Rising Violence a Concern for World Religious Leaders at Summit

Ecumenical leaders across Africa and the world expressed the concern over the rising incidence of military conflicts in the world at the WCC-organized Ecumenical Conference in Nigeria.

Ecumenical leaders across the continent of Africa and across the world attended a regional Ecumenical Conference in Nairobi, September 2-4, in an effort to increase ecumenism among the major evangelical churches. During the three-day summit, leaders expressed concern over the rising incidences of military conflicts in the world and discussed the conflict in Darfur, Sudan.

“The churches should rise up to the occasion and try preventive measures and remind political leaders of their role in serving poorer areas,” said Rev. Dr. Myume Dandala, the General Secretary of the All Africa Conference of Churches (AACC).

While addressing other continental heads of Christian churches, Dandala cited the situation in Iraq and Sudan as examples where violence has been left to rule the day without giving dialogue a chance.

Dandala said the churches should unite and find a way of making their voice heard when governments make important decisions regarding their citizens.

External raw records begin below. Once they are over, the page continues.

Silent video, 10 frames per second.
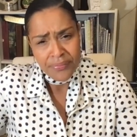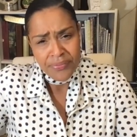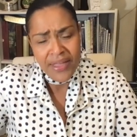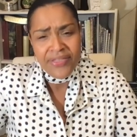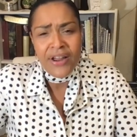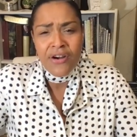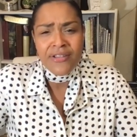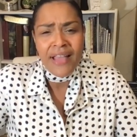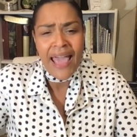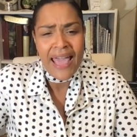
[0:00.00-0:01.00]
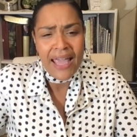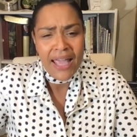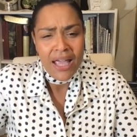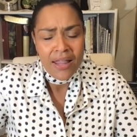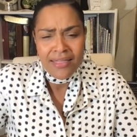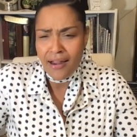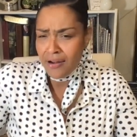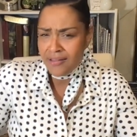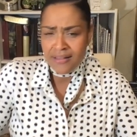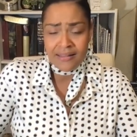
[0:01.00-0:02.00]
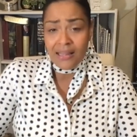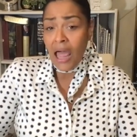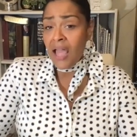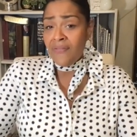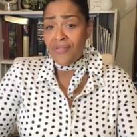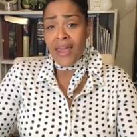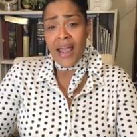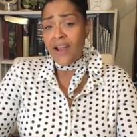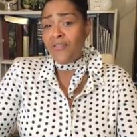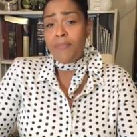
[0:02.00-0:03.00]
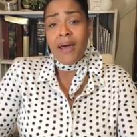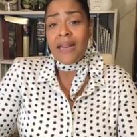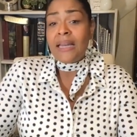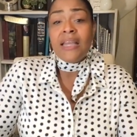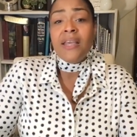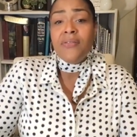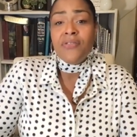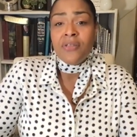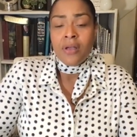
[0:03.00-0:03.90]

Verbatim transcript: That there is a there's this life that everybody lives,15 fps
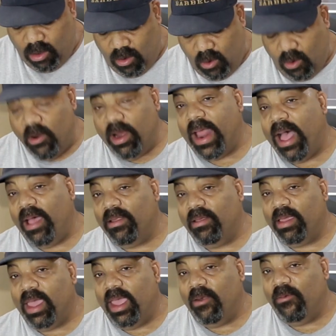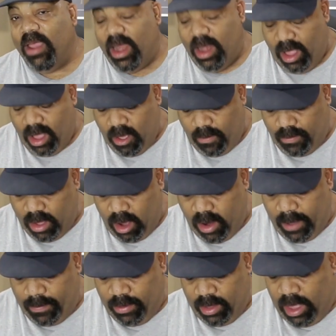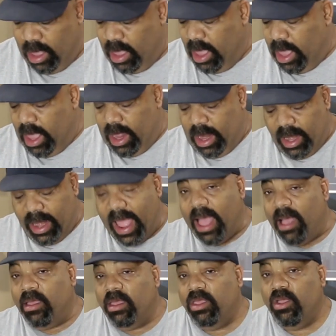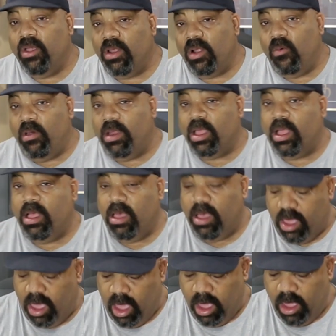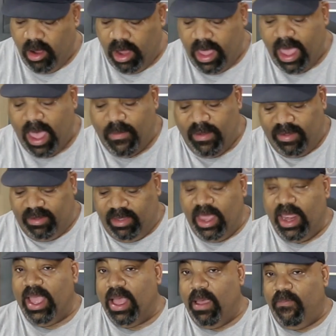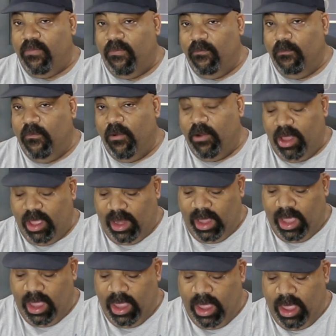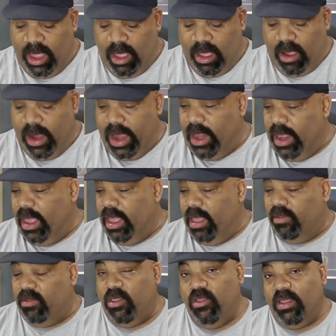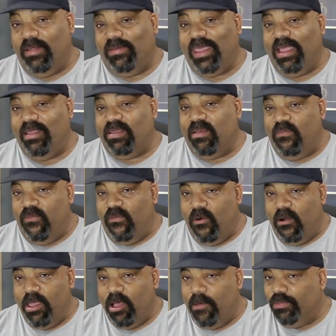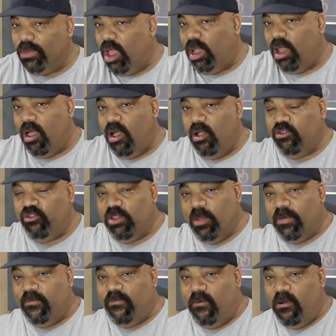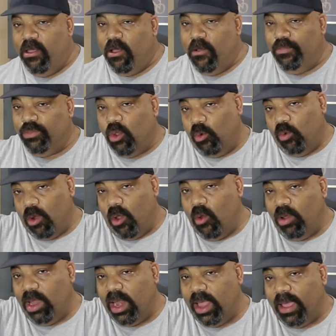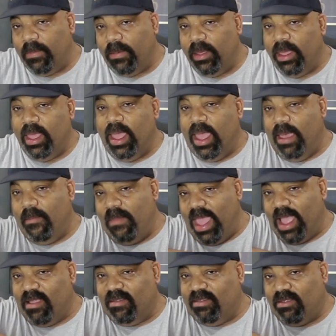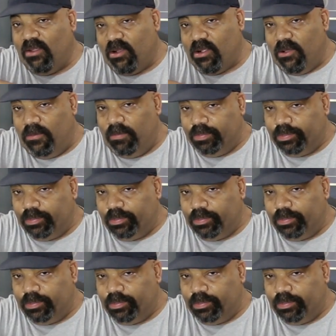cored out, okay, and ready to go. All right. Now you're gonna want to cook your cabbage sitting up vertically. All right. So you can take some foil, a long strip of foil, roll it up, and make a circle,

Also during the conference, Dandala spoke of the conflict in Darfur, sharing the same concern of many other world church leaders. He announced that church leaders were planning to visit Darfur and express their solidarity with the victims.

World church leaders have described the international community’s response to the conflict in Darfur as inadequate and say that the situation could easily get out of hand even as Sudan rejected a peacekeeping force on its soil.

Dandala warned that the conflict could jeopardize the recently signed peace agreement between the south held by liberators and the Arab-controlled Khartoum government in the north.

“The problems in the north should remain in the north, but they must not be allowed to divert attention from the south. By focusing on Darfur, the world should not be allowed to forget the south,” he said.

Citing the reluctance of the United Nations (UN) in responding to the conflict, the cleric called on the African continent to find solutions to local conflicts.

"The sanctions the UN is threatening to impose on the Khartoum government are long overdue, since human rights abuses are going on unabated," he said.

Robert Edgar, the General Secretary of the National Council of Churches in the U.S., said that the just concluded Olympic games had led the world to forget that the Darfur conflict ever existed.

"The international community has often been known not to act when genocide and violence takes place in the world," he said.

According to UN estimates, up to 50,000 people have died in Darfur since rebels rose up against the government in February last year, and about 1.4 million people have fled their homes, some 180,000 of them crossing the border into Chad. Meanwhile, 1.2 million people in Darfur remain internally displaced, after what the U.N. calls one of the world's worst humanitarian crises.